As of the census of 2000, there were 2,933 people, 1,116 households, and 805 families residing in the town. The population density was 251.9 PD/sqmi. There were 1,204 housing units at an average density of 103.4 /sqmi. The racial makeup of the town was 96.49% White, 1.60% African American, 0.17% Native American, 0.10% Asian, 0.44% from other races, and 1.19% from two or more races. Hispanic or Latino of any race were 1.81% of the population.

There were 1,116 households, out of which 34.4% had children under the age of 18 living with them, 55.6% were married couples living together, 11.4% had a female householder with no husband present, and 27.8% were non-families. 22.2% of all households were made up of individuals, and 7.9% had someone living alone who was 65 years of age or older. The average household size was 2.62 and the average family size was 3.04.

In the town, the population was spread out, with 26.2% under the age of 18, 7.0% from 18 to 24, 30.2% from 25 to 44, 25.4% from 45 to 64, and 11.2% who were 65 years of age or older. The median age was 37 years. For every 100 females, there were 96.6 males. For every 100 females age 18 and over, there were 96.8 males.
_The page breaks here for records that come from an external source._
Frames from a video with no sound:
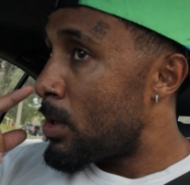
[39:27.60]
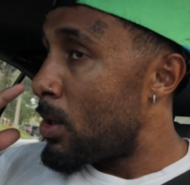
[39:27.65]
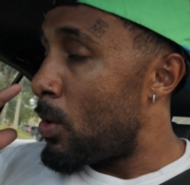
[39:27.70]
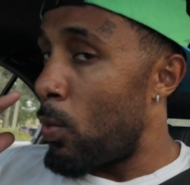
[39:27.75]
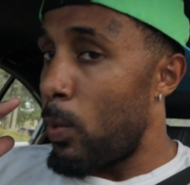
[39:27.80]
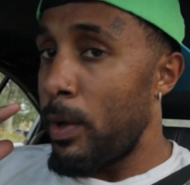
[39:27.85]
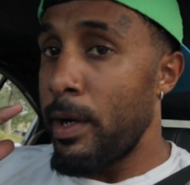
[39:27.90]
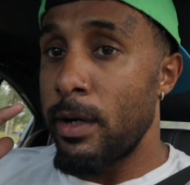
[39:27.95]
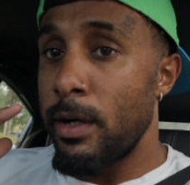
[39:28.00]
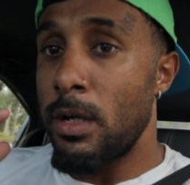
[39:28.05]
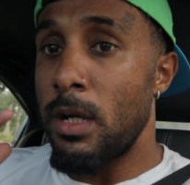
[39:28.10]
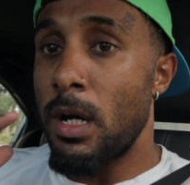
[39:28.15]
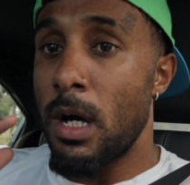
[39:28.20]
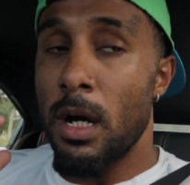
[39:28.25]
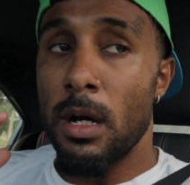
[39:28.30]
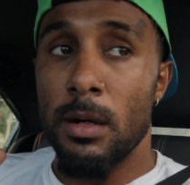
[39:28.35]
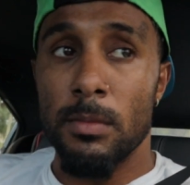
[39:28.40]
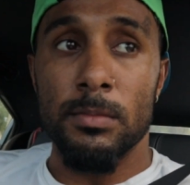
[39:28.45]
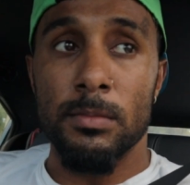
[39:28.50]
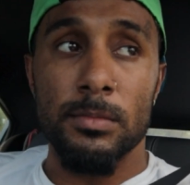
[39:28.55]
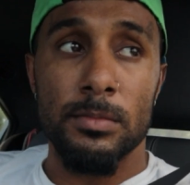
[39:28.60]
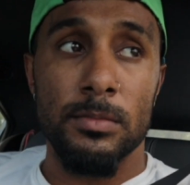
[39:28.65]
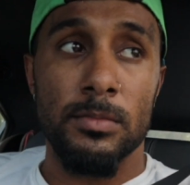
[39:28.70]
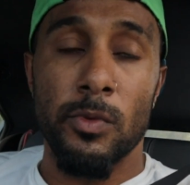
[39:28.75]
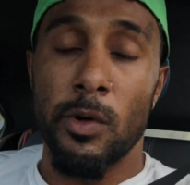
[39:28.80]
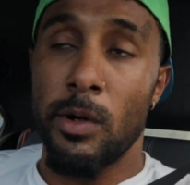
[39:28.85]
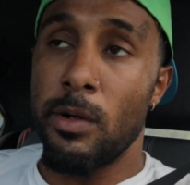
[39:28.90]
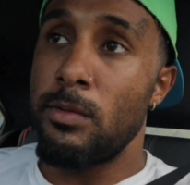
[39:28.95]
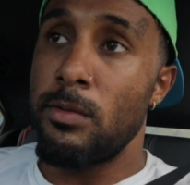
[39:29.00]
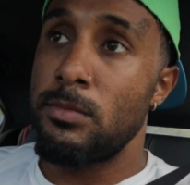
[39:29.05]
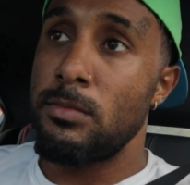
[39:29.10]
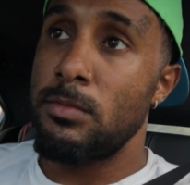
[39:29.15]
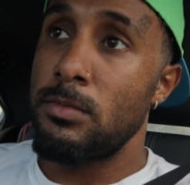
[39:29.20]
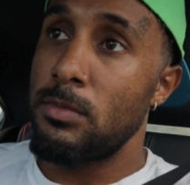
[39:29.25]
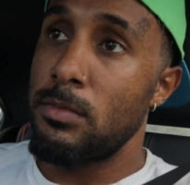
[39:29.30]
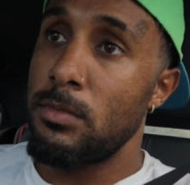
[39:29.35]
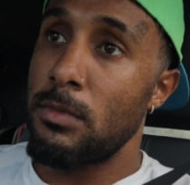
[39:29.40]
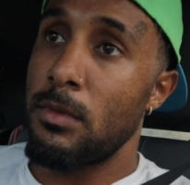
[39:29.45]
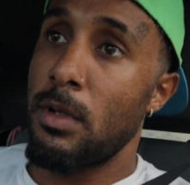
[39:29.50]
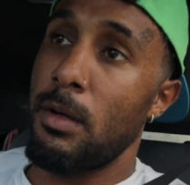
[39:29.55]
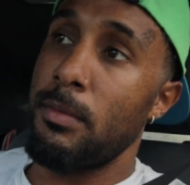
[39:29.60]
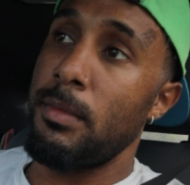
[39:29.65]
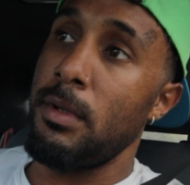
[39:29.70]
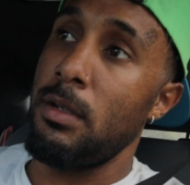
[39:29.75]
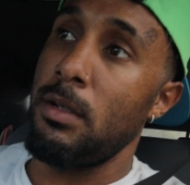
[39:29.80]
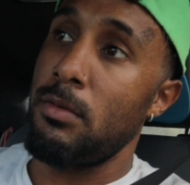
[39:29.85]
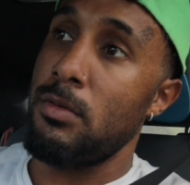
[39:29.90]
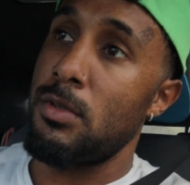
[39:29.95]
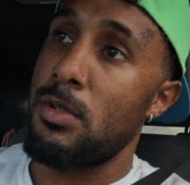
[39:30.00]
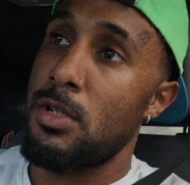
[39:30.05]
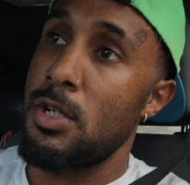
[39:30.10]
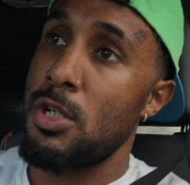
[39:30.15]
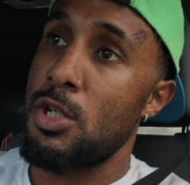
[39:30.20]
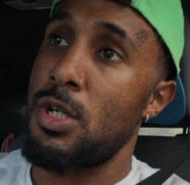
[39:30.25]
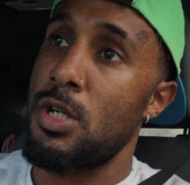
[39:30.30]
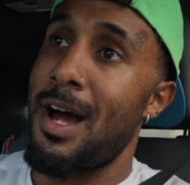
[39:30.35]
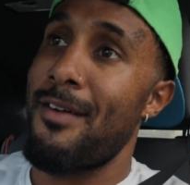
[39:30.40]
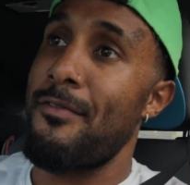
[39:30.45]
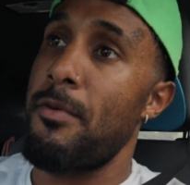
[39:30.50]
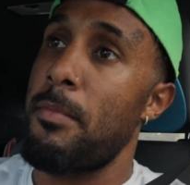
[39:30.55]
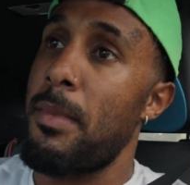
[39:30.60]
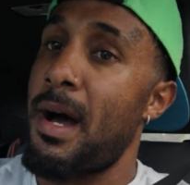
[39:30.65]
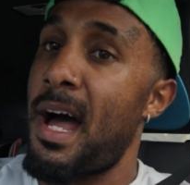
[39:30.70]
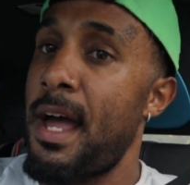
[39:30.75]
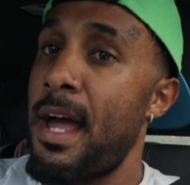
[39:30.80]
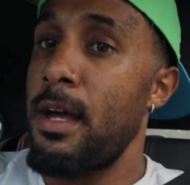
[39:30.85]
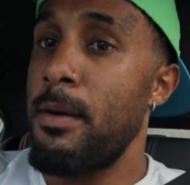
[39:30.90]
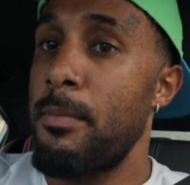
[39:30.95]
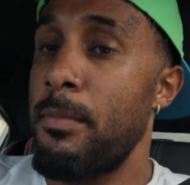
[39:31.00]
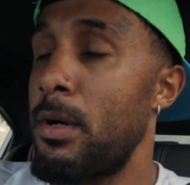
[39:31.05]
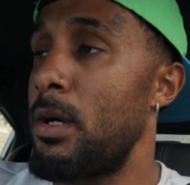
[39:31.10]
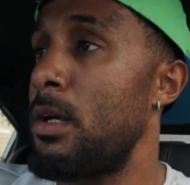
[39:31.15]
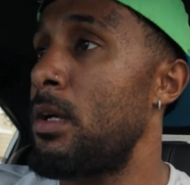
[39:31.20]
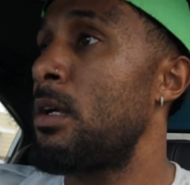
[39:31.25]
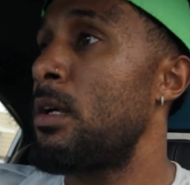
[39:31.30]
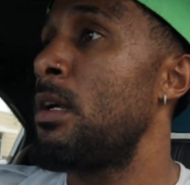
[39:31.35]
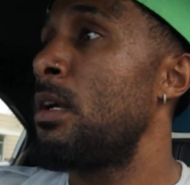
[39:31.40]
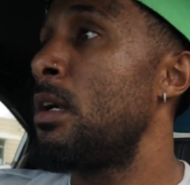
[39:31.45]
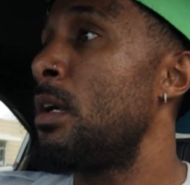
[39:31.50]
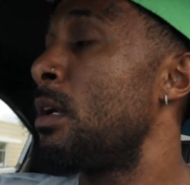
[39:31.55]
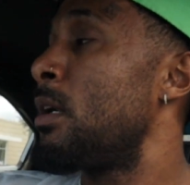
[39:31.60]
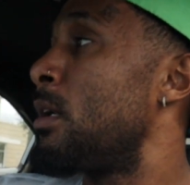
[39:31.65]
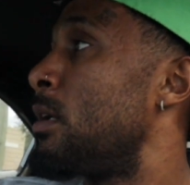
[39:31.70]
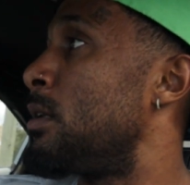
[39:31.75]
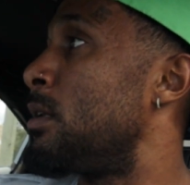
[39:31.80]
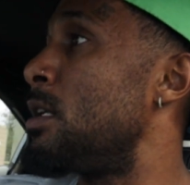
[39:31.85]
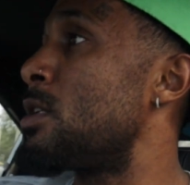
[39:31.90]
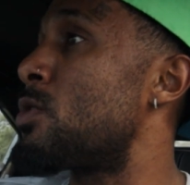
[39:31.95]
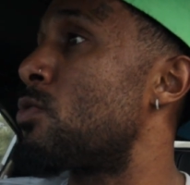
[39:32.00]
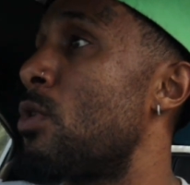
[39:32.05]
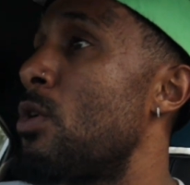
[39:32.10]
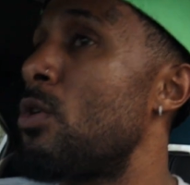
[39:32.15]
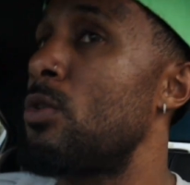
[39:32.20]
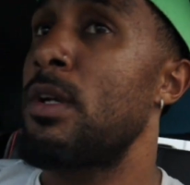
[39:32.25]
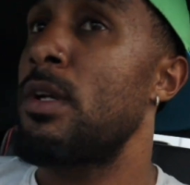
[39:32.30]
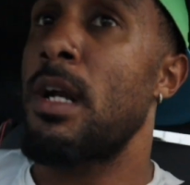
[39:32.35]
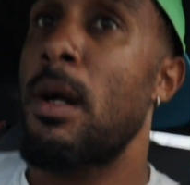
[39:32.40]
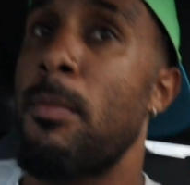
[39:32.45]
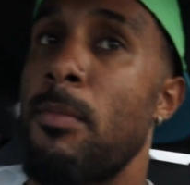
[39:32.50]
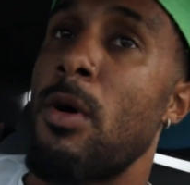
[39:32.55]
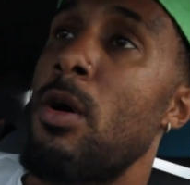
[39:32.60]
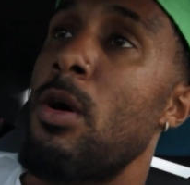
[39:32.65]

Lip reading: Weird, well, I mean, just driving by it, but this road that I'm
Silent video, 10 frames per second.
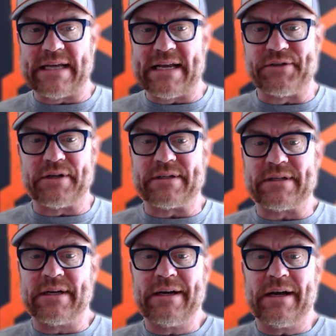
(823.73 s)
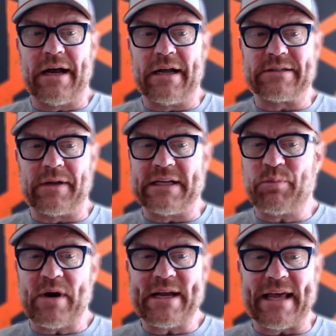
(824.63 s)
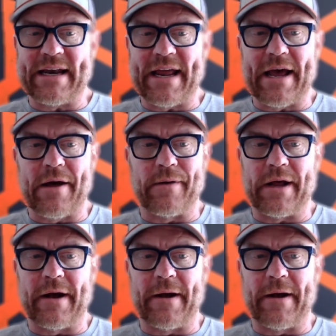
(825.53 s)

agents?" So let's break that down.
The median income for a household in the town was $42,107, and the median income for a family was $46,857. Males had a median income of $33,664 versus $25,959 for females. The per capita income for the town was $18,137. About 10.0% of families and 12.5% of the population were below the poverty line, including 22.4% of those under age 18 and 7.1% of those age 65 or over.

Historical population
| Census | Pop. | Note | %± |
| 1840 | 1,815 |  | — |
| 1850 | 1,655 |  | −8.8% |
| 1860 | 1,445 |  | −12.7% |
| 1870 | 1,438 |  | −0.5% |
| 1880 | 1,980 |  | 37.7% |
| 1890 | 2,345 |  | 18.4% |
| 1900 | 2,719 |  | 15.9% |
| 1910 | 2,506 |  | −7.8% |
| 1920 | 1,909 |  | −23.8% |
| 1930 | 2,422 |  | 26.9% |
| 1940 | 2,229 |  | −8.0% |
| 1950 | 2,054 |  | −7.9% |
| 1960 | 2,025 |  | −1.4% |
| 1970 | 2,324 |  | 14.8% |
| 1980 | 2,847 |  | 22.5% |
| 1990 | 3,085 |  | 8.4% |
| 2000 | 2,933 |  | −4.9% |
| 2010 | 2,815 |  | −4.0% |
| 2020 | 2,670 |  | −5.2% |
U.S. Decennial Census 2020

== Communities and locations in Stockport ==
- Columbiaville - A hamlet near the geographic center of town, north of Stockport Creek on U.S. Route 9.
- Rossman - A hamlet northeast of Columbiaville by Kinderhook Creek.
- Stockport - The hamlet of Stockport is south of Stockport Creek on Route 9.
- Stottville - A hamlet near the southern town line that extends into Greenport.

Stockport is served by two volunteer fire companies, the Stockport Volunteer Fire Co. No. 1 and the Stottville Volunteer Fire Co. No. 2.